Subcutaneous adipose tissue was obtained from abdominoplasties under Tufts University IRB (Tufts University IRB Protocol #0906007) from Tufts Medical Center, Department of Plastic Surgery. No identifying information about the patient was obtained, including name, age, BMI, gender, or disease state and therefore only verbal consent was acquired. The specimens were kept at room temperature in saline and used within the same day. The adipose tissue was separated from the skin by blunt dissection and chopped. Chopped adipose tissue was placed into 50 mL conical tubes and minced well with scissors. The tissues were washed in equal volumes warmed PBS, until essentially free of blood. An equal volume of 1 mg/mL collagenase I in 1% BSA in PBS was added to the tissue and placed under gentle agitation at 37°C for 1 h. The tissue samples were centrifuged at 300 g for 10 min at room temperature. The supernatant containing the tissue was removed and the pellet resuspended in PBS and centrifuged at the same settings to remove the collagenase solution. The pellet was resuspended in growth media and plated so that 70 g of initial tissue volume was plated per T225 cm² tissue culture flask.

Cell culture and 3D static culture

Endothelial cells were cultured and expanded according to the manufacturer's protocol. ASCs were expanded in growth media comprised of Dulbecco's modified Eagle's medium (DMEM)/F12, 10% fetal bovine serum, and 1% penicillin streptomycin fungizone (PSF) until confluence. At 2 days postconfluence, the cells were switched to adipogenic induction media comprised of DMEM/F12, 3% PSF, 1% PSF, 500 μM IBMX, 5 μM TZD, 1 μM dexamethasone, 17 μM pantothenate, 33 μM biotin, and 1 μM insulin until seeded on scaffolds. The endothelial cells were added in 3×20 μL seedings with a total of 800,000 cells/scaffold. The seeded scaffolds were placed in an incubator for 2 h before media was added to the well. The induced ASCs (human adipocytes [hADs]) were added in a similar manner after 1 week, but with 400,000 cells/scaffold. Media was replaced twice per week and maintained in 37°C, humidified incubator.
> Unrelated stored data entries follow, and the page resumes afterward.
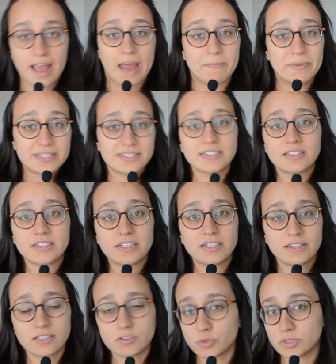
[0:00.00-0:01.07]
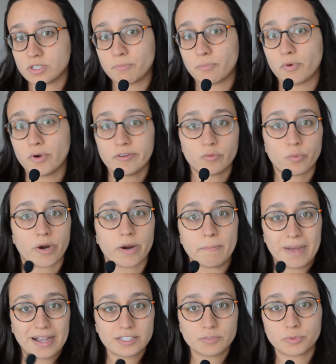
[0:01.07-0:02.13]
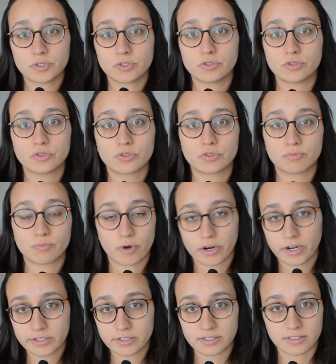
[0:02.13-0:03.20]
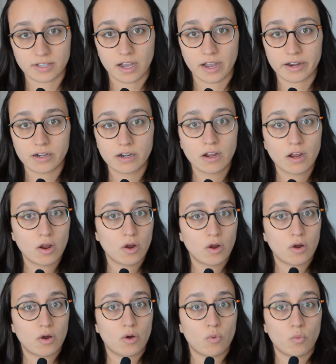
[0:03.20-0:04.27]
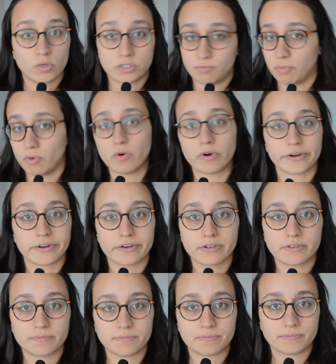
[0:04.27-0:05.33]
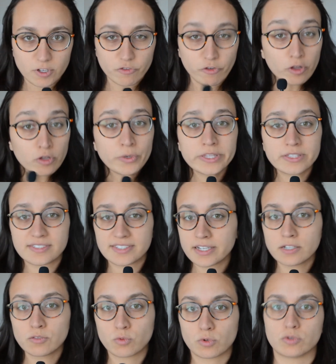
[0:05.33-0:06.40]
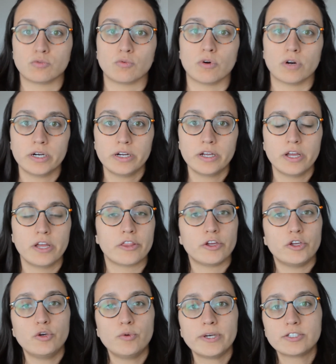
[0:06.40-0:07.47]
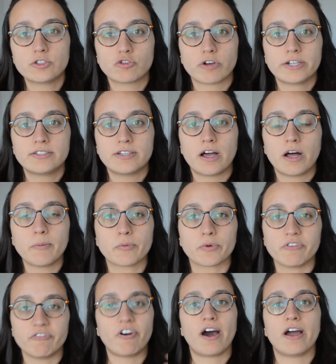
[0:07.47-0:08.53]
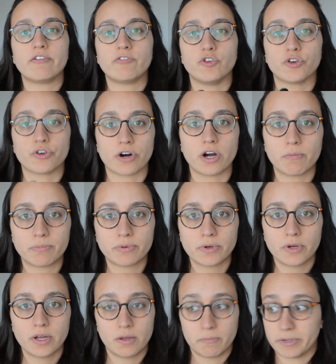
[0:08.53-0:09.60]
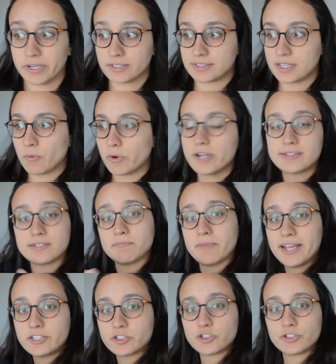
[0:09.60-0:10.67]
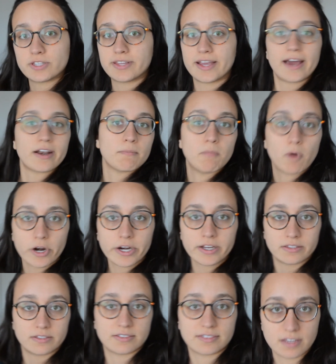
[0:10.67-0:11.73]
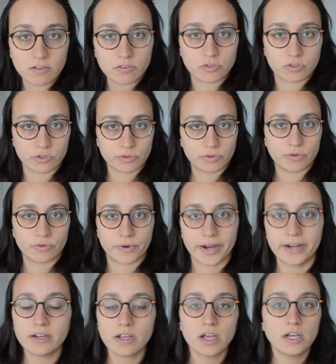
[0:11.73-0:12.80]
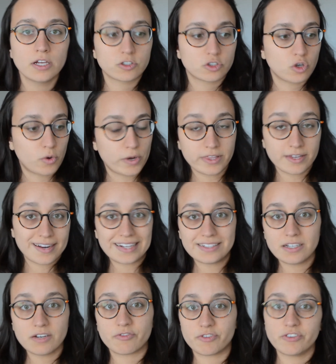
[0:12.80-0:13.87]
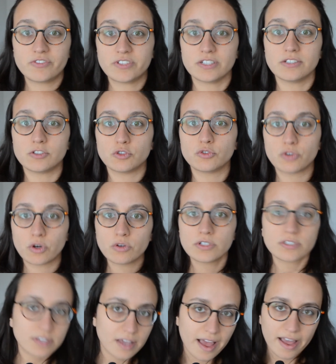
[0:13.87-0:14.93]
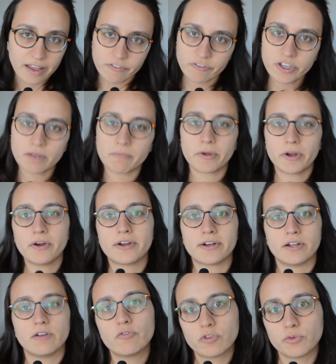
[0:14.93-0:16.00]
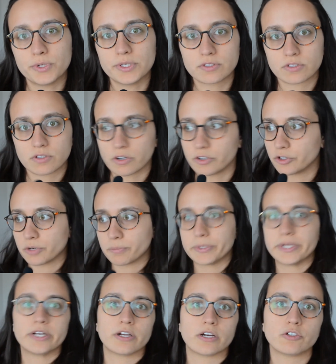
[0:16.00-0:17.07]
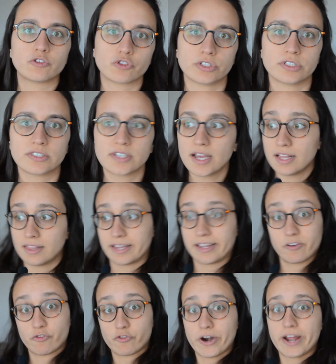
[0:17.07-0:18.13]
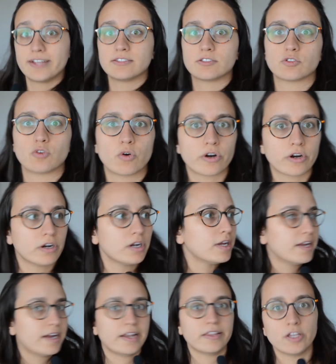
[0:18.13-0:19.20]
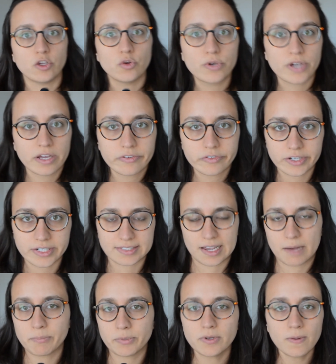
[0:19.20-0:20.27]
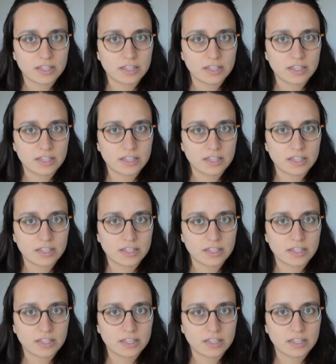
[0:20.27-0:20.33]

And basically, this was the point where mass-produced product design was born. Following the Second World War, the US tried to help revive Europe because they wanted to make sure that they had a market to sell to, right? So in the 1950s, you notice a heavy American influence on European countries, like in France or in the UK, for example.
The experiment timeline is outlined in Figure 1.

FIG. 1.

Experiment timeline for 6-month cultures.

Dynamic (spinner flask) culture

Three days after seeding the induced ASCs the cell-scaffolds were placed on stainless steel wires (2–3 per wire) and hung from the top of 250 mL spinner flasks. A total of 11 seeded scaffolds were contained per spinner flask run at 50 rpm for the duration of the experiment. Media was exchanged twice weekly from the side arms. The scaffolds were transferred to new spinner flasks every 4 weeks.

Media sampling

Media was sampled once per week at the time the constructs were fed. Media samples were stored at −80°C until assayed.

Construct harvest

Constructs were harvested at multiple time points for histology, DNA content, and gene expression. For histological analyses, constructs were cut in half lengthwise, placed in formalin, and used either for cryosectioning or paraffin embedding. For DNA content and gene expression analyses, each construct was placed in a 24-well plate and finely chopped using micro-dissection scissors. Then, 1 mL of Trizol or cell lysis buffer per sample was added and the plates were frozen at −80°C until assayed.

Histology

Constructs were processed according to standard histology protocols. Formalin-fixed samples were put through a series of dehydration solvents and finally paraffin, using an automated tissue processor. Samples were embedded in paraffin, cut in 10 μm sections, and adhered on glass slides. The sections were rehydrated and stained with hematoxylin and eosin (H&E), or underwent antigen retrieval for immunohistochemistry. Nonspecific binding was avoided by incubation with normal blocking serum. After the excess serum was removed, the sections were incubated for 30 min with anti-human mouse CD31 diluted 1:100 in antibody diluent. Sections were washed in PBS and then incubated with a secondary anti-mouse antibody for 30 min. The sections were washed in PBS and then incubated with VECTASTAIN Elite ABC reagent for 30 min, washed in PBS, incubated with ImmPACT DAB enzyme substrate for 5 min, and washed in water. The sections were then counterstained with hematoxylin and mounted.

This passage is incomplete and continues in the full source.